I poked a hole through the cuttlebone and then strung it on some jute rope with straws and beads etc and made a toy out of it! Ive also broken cuttlebone into two pieces and stuck them through the cage bars before.


----------



## bjknight93 (Nov 13, 2011)

I just stick them in those plastic cuttlebone holders from petsmart..they're cheap enough IMO. Or, you can just use the metal holders they come with.


----------



## Cryren8972 (Oct 3, 2007)

Zip ties! =) I love zip ties! I have used them for everything from holding up cuttle bone, to water bottles (works better than the springs they provide)


----------



## Ghosth (Jun 25, 2012)

I prefer to buy the cuttlebones imbedded into a mineral block. Banana seems to be everyone's favorite flavor. I have had wires break off, in which case I just drill a small hole or sometimes 2 so I can wire it back into place.

Although stringing it on a cord sounds like a good idea as well.

I do use a lot of zip ties around the cage as I feel they are pretty safe. Have been known to use them for securing perches, feeders, etc.


----------



## leeisme (Feb 4, 2011)

Zip ties or pushing them thru the cage bars always works for me.


----------



## meaggiedear (Nov 20, 2011)

bjknight93 said:


> I just stick in those cuttlebone holders from petsmart..they're cheap enough IMO. Or, you can just use. The metal holders they come with.


Ditto. I get my cuttlebones at Walmart and they have the holder inside with them and I like it


----------



## leeisme (Feb 4, 2011)

Those holders dont work for me.

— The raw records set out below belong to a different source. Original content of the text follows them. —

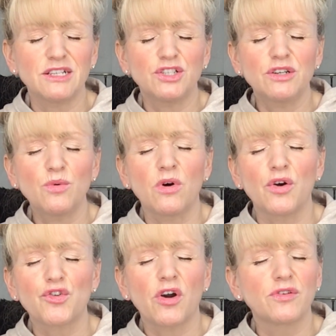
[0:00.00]
Do you know what?
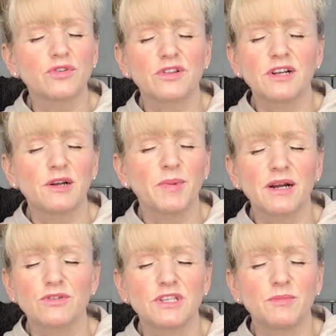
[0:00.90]
I try not to think
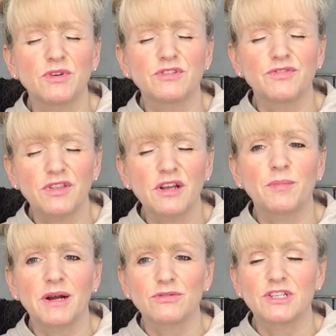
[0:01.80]
about it because if I think
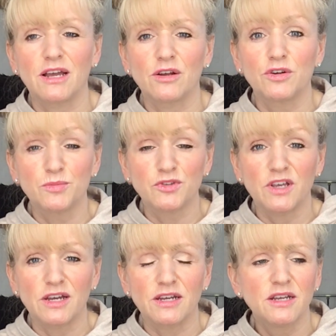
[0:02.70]
about it, I get
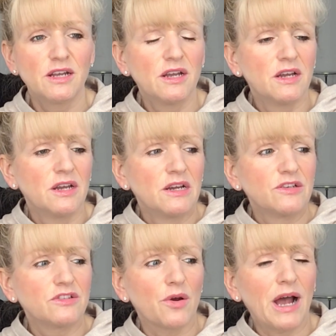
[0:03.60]
upset.
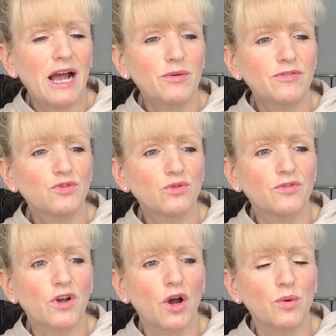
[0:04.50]
So how I've sort
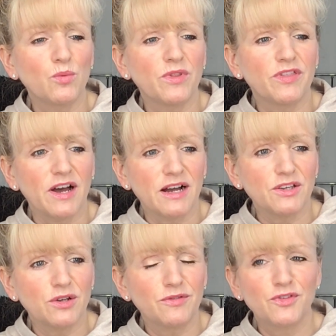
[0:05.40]
of coped with that,
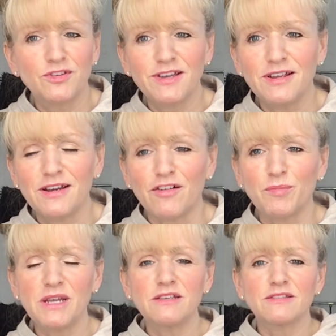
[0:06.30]
you'll have seen I've
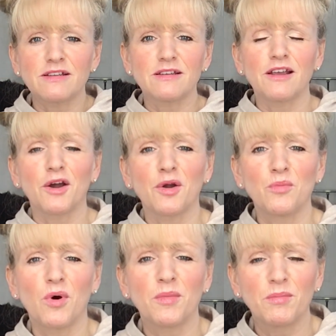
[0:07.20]
been sending home
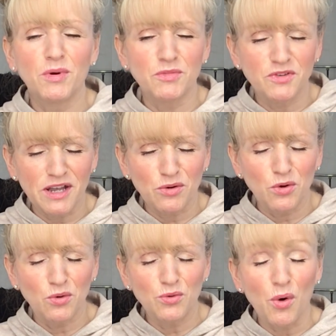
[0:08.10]
what my mum has now
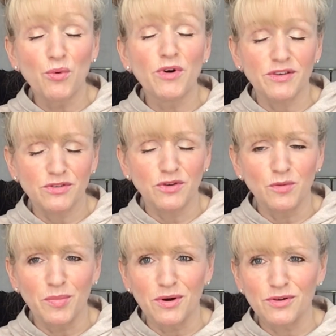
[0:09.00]
called rescue
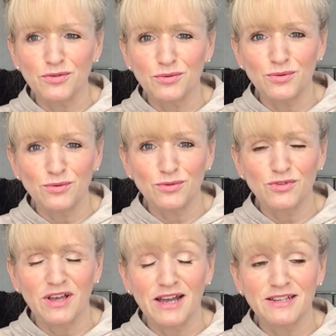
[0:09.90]

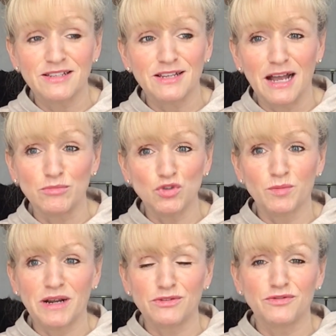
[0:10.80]
parcels. And I'm just
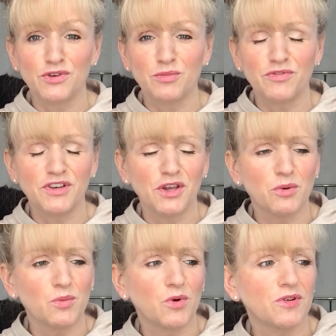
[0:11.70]
about to film a video
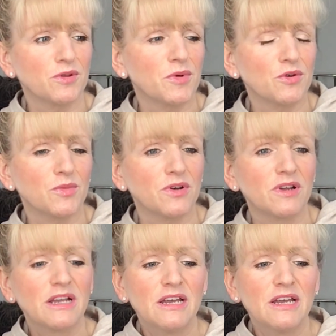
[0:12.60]
on one at the moment.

At least not during breeding season when they attack the cuttle.


----------



## bjknight93 (Nov 13, 2011)

This is what I've got:

http://m.petsmart.com/mt/www.petsmart.com/product/index.jsp?productId=3557327&lmdn=Bird

And I used to just use those metal things they came with.


----------



## xoxsarahxox (Dec 13, 2010)

I have one of those store bought holders as well and its great and it was cheap, but sometimes the cuttlebones I get are too big for the holder and thats when the other creative holder designs come in handy


----------